Dataset entries:
━━━━━━━━━━━━━━━━

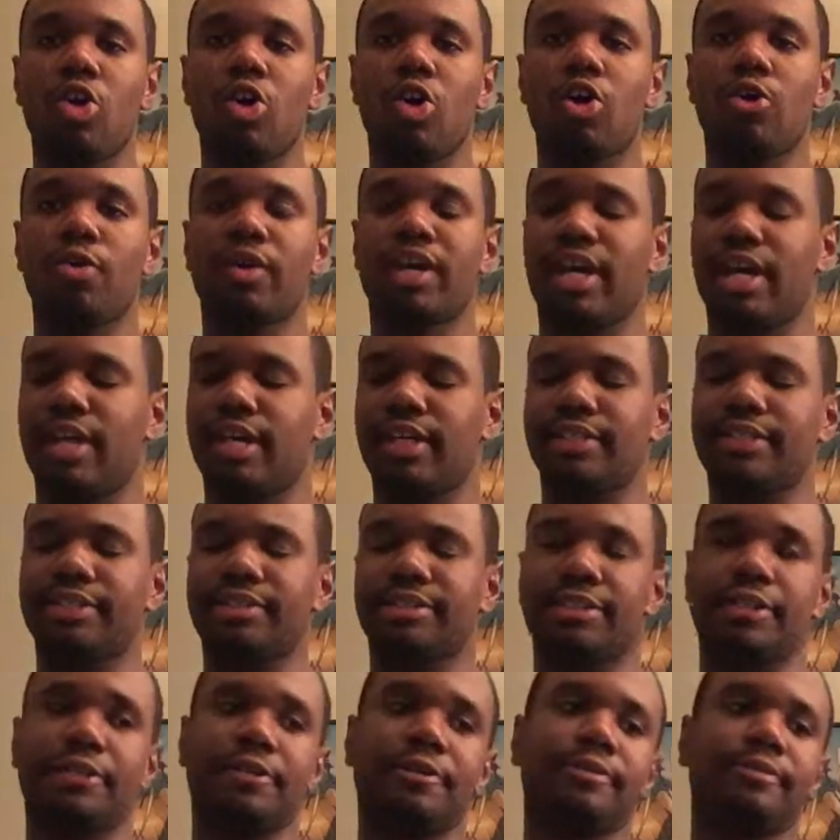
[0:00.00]
Okay,
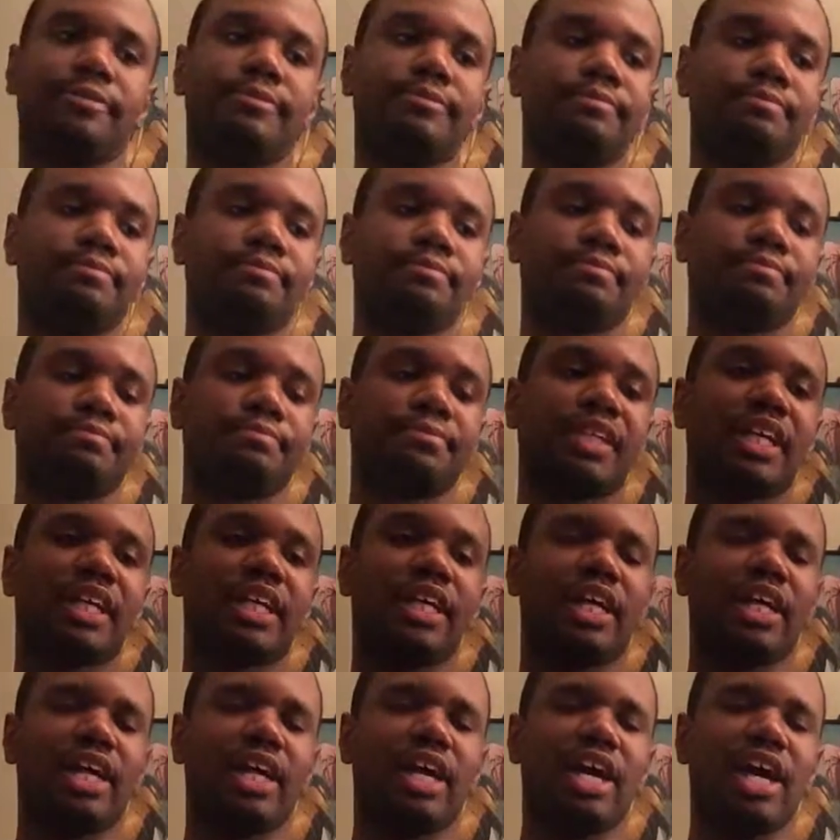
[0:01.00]
so
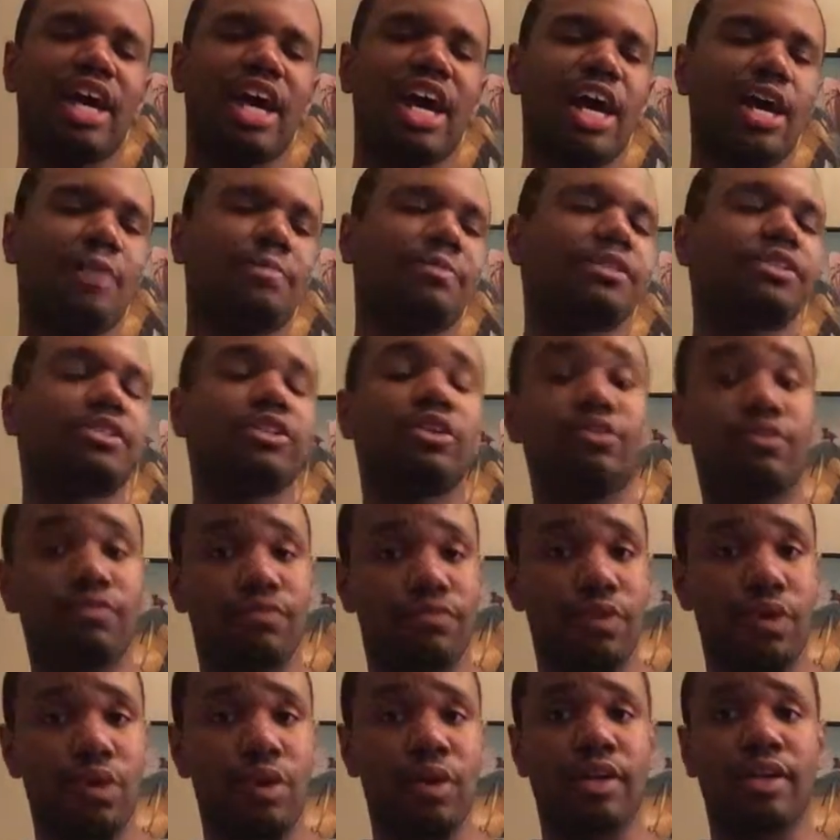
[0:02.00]
episode
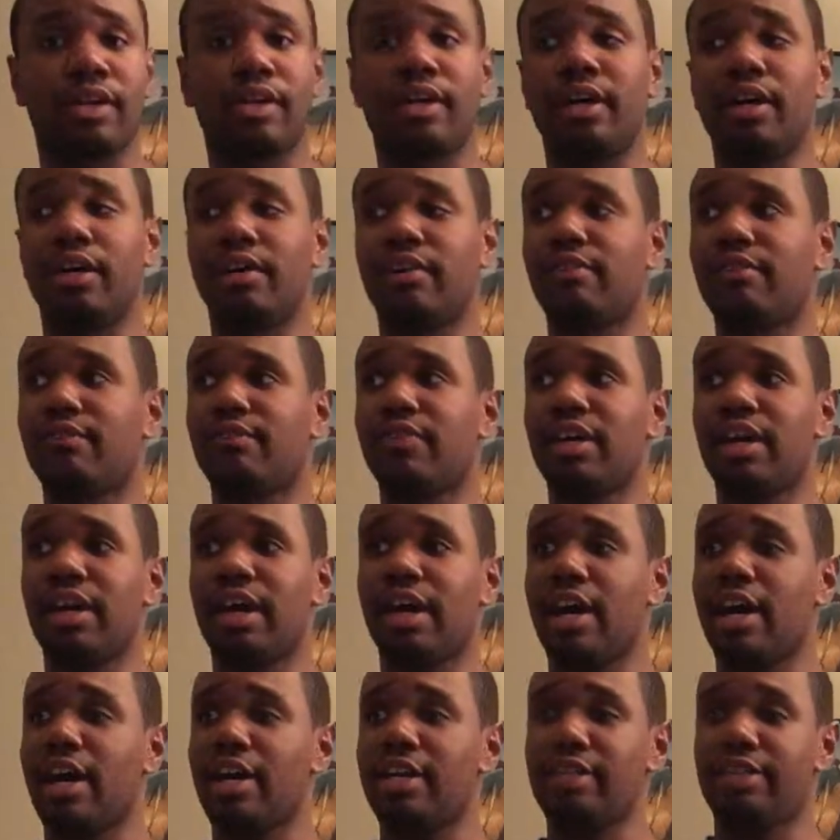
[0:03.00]
4 of
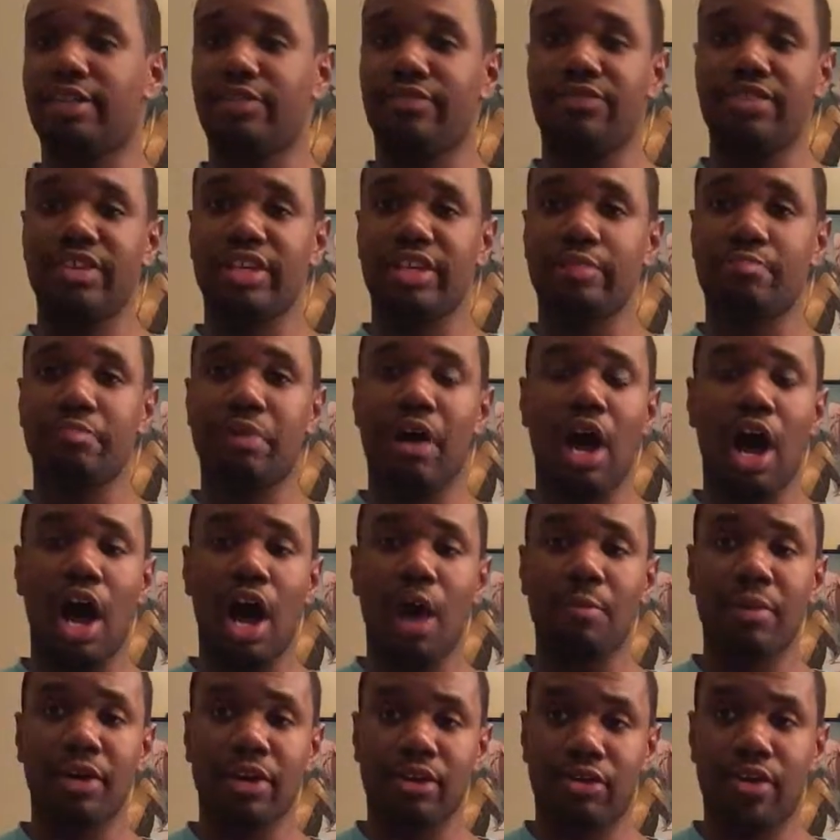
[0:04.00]
Undefeated
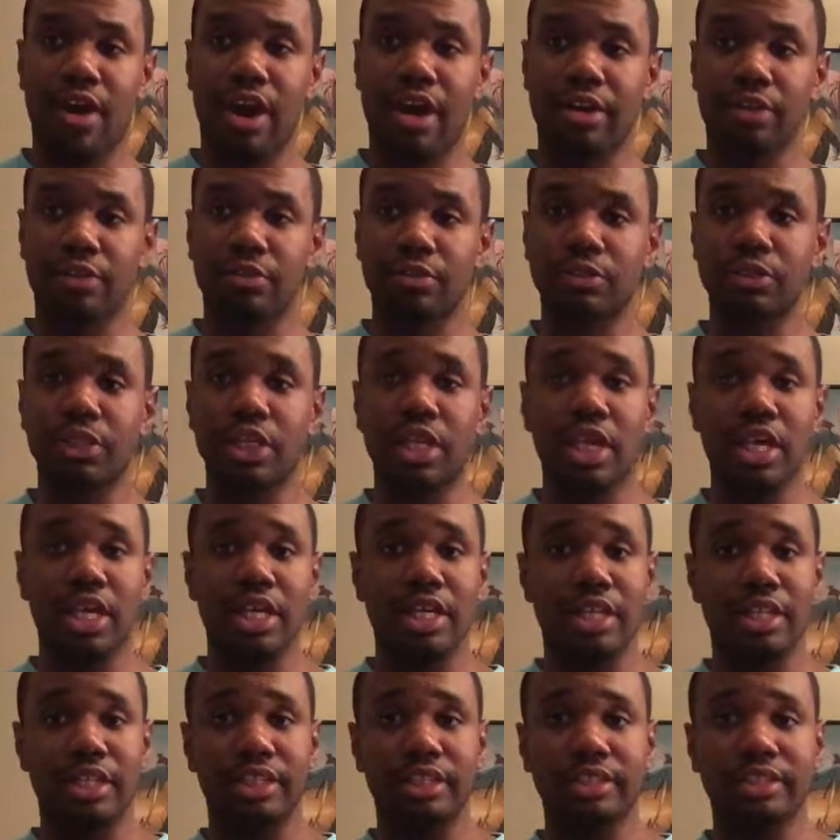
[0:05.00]
Bahamut Chronicles
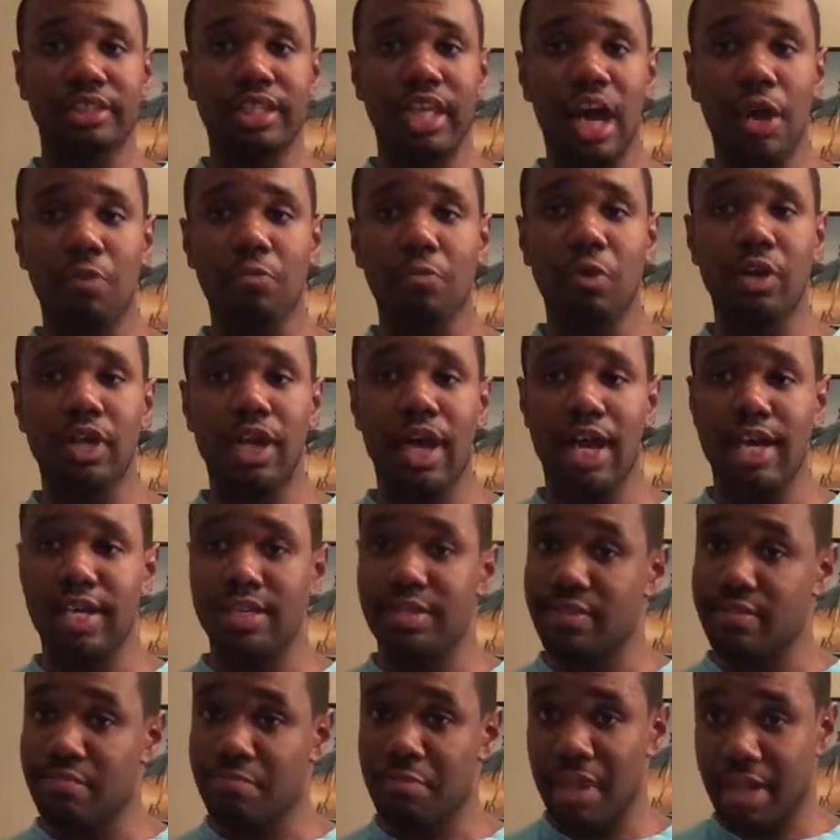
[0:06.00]
is not what I
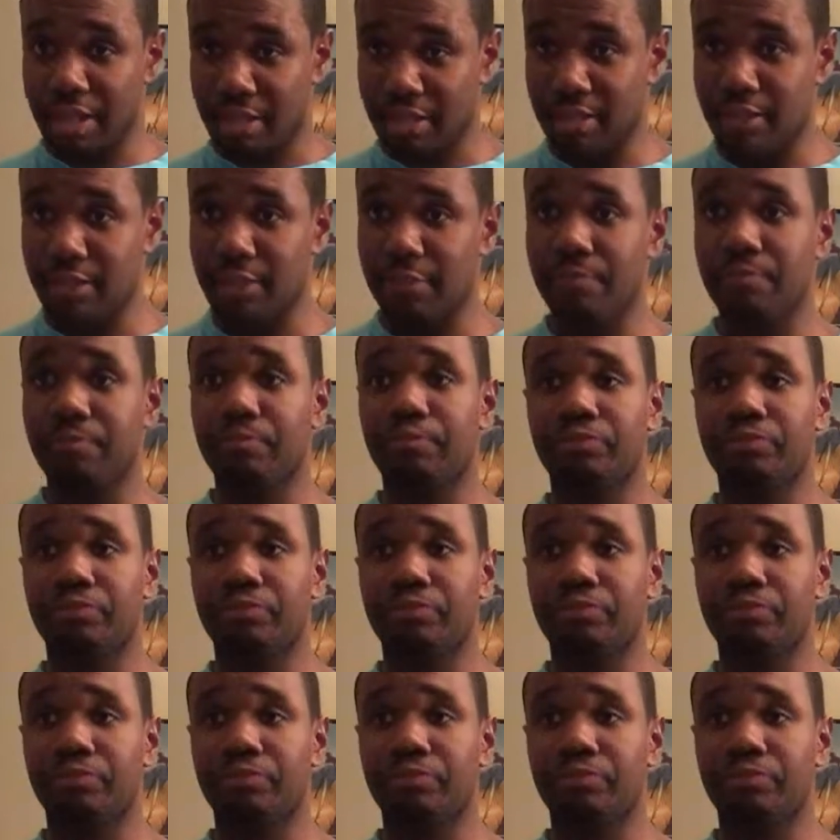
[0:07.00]
expected.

━━━━━━━━━━━━━━━━

Activity:
Without the pictures, copy out all the records above exactly.

Output:
[0:00.00]
Okay,
[0:01.00]
so
[0:02.00]
episode
[0:03.00]
4 of
[0:04.00]
Undefeated
[0:05.00]
Bahamut Chronicles
[0:06.00]
is not what I
[0:07.00]
expected.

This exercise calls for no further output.